HIV Infection and Compromised Mucosal Immunity: Oral Manifestations and Systemic Inflammation

Abstract

Mucosal surfaces account for the vast majority of HIV transmission. In adults, HIV transmission occurs mainly by vaginal and rectal routes but rarely via oral route. By contrast, pediatric HIV infections could be as the result of oral route by breastfeeding. As such mucosal surfaces play a crucial role in HIV acquisition, and spread of the virus depends on its ability to cross a mucosal barrier. HIV selectively infects, depletes, and/or dysregulates multiple arms of the human immune system particularly at the mucosal sites and causes substantial irreversible damage to the mucosal barriers. This leads to microbial products translocation and subsequently hyper-immune activation. Although introduction of antiretroviral therapy (ART) has led to significant reduction in morbidity and mortality of HIV-infected patients, viral replication persists. As a result, antigen presence and immune activation are linked to "inflammaging" that attributes to a pro-inflammatory environment and the accelerated aging process in HIV patients. HIV infection is also associated with the prevalence of oral mucosal infections and dysregulation of oral microbiota, both of which may compromise the oral mucosal immunity of HIV-infected individuals. In addition, impaired oral immunity in HIV infection may predispose the patients to periodontal diseases that are associated with systemic inflammation and increased risk of cardiovascular diseases. The purpose of this review is to examine existing evidence regarding the role of innate and cellular components of the oral cavity in HIV infection and how HIV infection may drive systemic hyper-immune activation in these patients. We will also discuss current knowledge on HIV oral transmission, HIV immunosenescence in relation to the oral mucosal alterations during the course of HIV infection and periodontal disease. Finally, we discuss oral manifestations associated with HIV infection and how HIV infection and ART influence the oral microbiome. Therefore, unraveling how HIV compromises the integrity of the oral mucosal tissues and innate immune components of the oral cavity and its association with induction of chronic inflammation are critical for the development of effective preventive interventions and therapeutic strategies.

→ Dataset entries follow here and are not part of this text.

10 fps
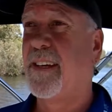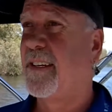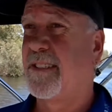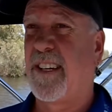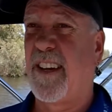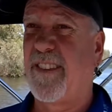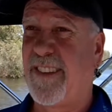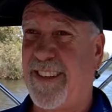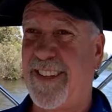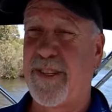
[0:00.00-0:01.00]
So
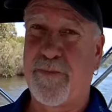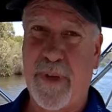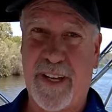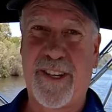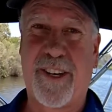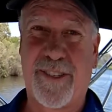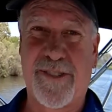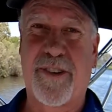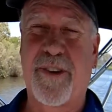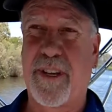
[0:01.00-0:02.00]
that's big dollars,
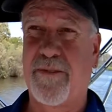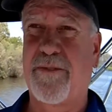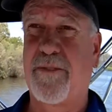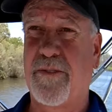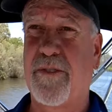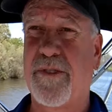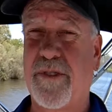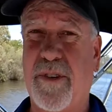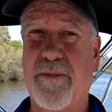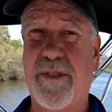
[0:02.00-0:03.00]
I reckon, for first
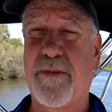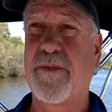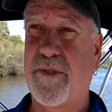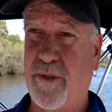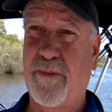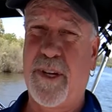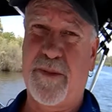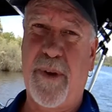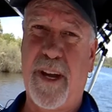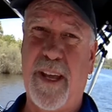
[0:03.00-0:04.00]
service. Too much
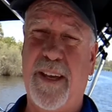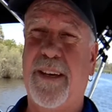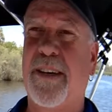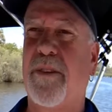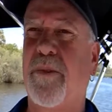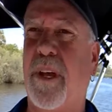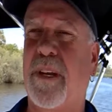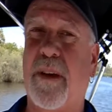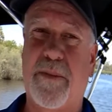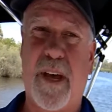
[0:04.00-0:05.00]
money. We ended
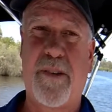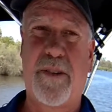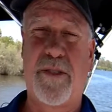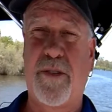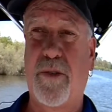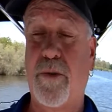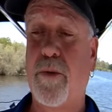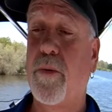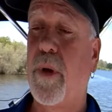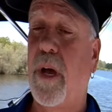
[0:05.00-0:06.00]
up going to
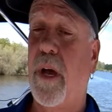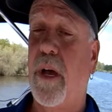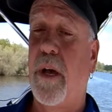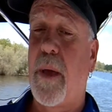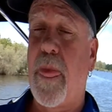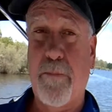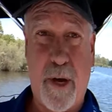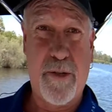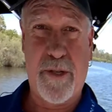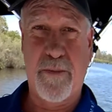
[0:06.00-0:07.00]

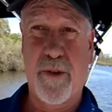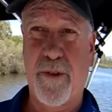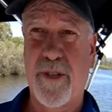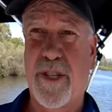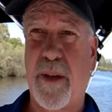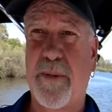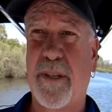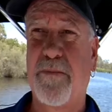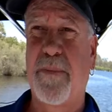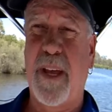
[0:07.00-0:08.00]
Boats and More in
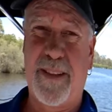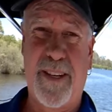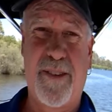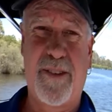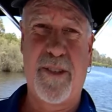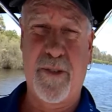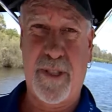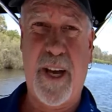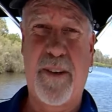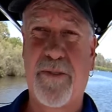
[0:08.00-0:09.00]
Shepparton. Ben there and looked
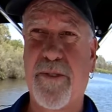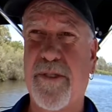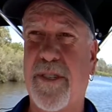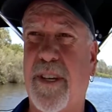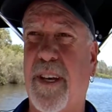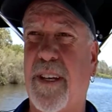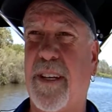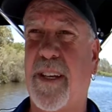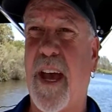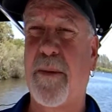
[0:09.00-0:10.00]
after us, and it
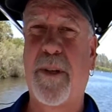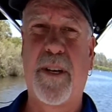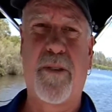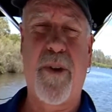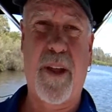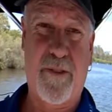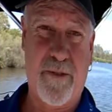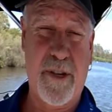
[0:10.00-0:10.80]
came in at around $360.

Keywords: HIV; immune activation; immunosenescence; mucosal immunity; oral mucosa; periodontal disease.

Figure 1

Mechanisms by which salivary inhibitors may disrupt HIV-1 infection. (1) Virus-specific antibodies (predominantly IgA) neutralize free-floating virus. (2) Thrombospondin, acidic proline-rich proteins (PRPs), and polyanionic proteins block cell binding by interfering with gp120 on the virus. (3) Secretory leukocyte protease inhibitor (SLPI) and β-defensin disrupt the virion from binding to T cell or macrophage. (4) β-defensin also internalizes and downregulates CXCR4 coreceptor to deny cellular entry. (5) Mucins and salivary agglutinins bind to gp120 and remove it from the virion making it defective. (6) The hypotonicity of the saliva lyses infected cells as well as physically blocking the CD4 coreceptor. (7) Cystatins interfere with proteolytic processes by inhibiting viral cysteine proteases (, , , –110).

Figure 2

Regulation of Candida albicans growth in a healthy oral cavity versus HIV-infected oral cavity. In a state of health, T helper 17 (Th17) cells secrete IL-17 to induce the parotid gland to secrete β-defensin 2/3 in the saliva. β-defensins inhibit C. albicans growth. IL-17 also binds to IL-17R on oral epithelial cells to express CXC chemokines to recruit neutrophils to the oral cavity to also combat C. albicans. Oral epithelial cells, neutrophils, and resident macrophages secrete antifungal cytokines and nitrogen species such as nitric oxide (NO) to kill C. albicans. During the HIV infection, HIV infects and eliminates Th17 cells. Thus, reduction in IL-17 secretion prevents induction of β-defensins, downregulates CXC chemokines expression, and decreases production of other antifungal cytokines. As a result, transition of C. albicans to pathogenic hyphae form occurs.

Figure 3

Proposed mechanisms of oral immune regulation in health versus immune-pathology associated with oral disease and impact of that on HIV acquisition. In a healthy state, the epithelial cells are able to maintain microbial colonization and there is a suppressed immune environment. Gingivitis disrupts normal immune homeostasis leading to a switch from a suppressed environment to a pro-inflammatory state. Activated immune cells incite pro-inflammatory responses and disturb epithelial tight junctions allowing entry of bacterial products with activation of cells that circulate in the peripheral blood. Once gingivitis has progressed to periodontitis, there is complete breakdown of the epithelium allowing microbial products to enter the blood stream and travel systemically. Disruption of epithelial tight junctions and immune activation also facilitates HIV acquisition in the oral cavity.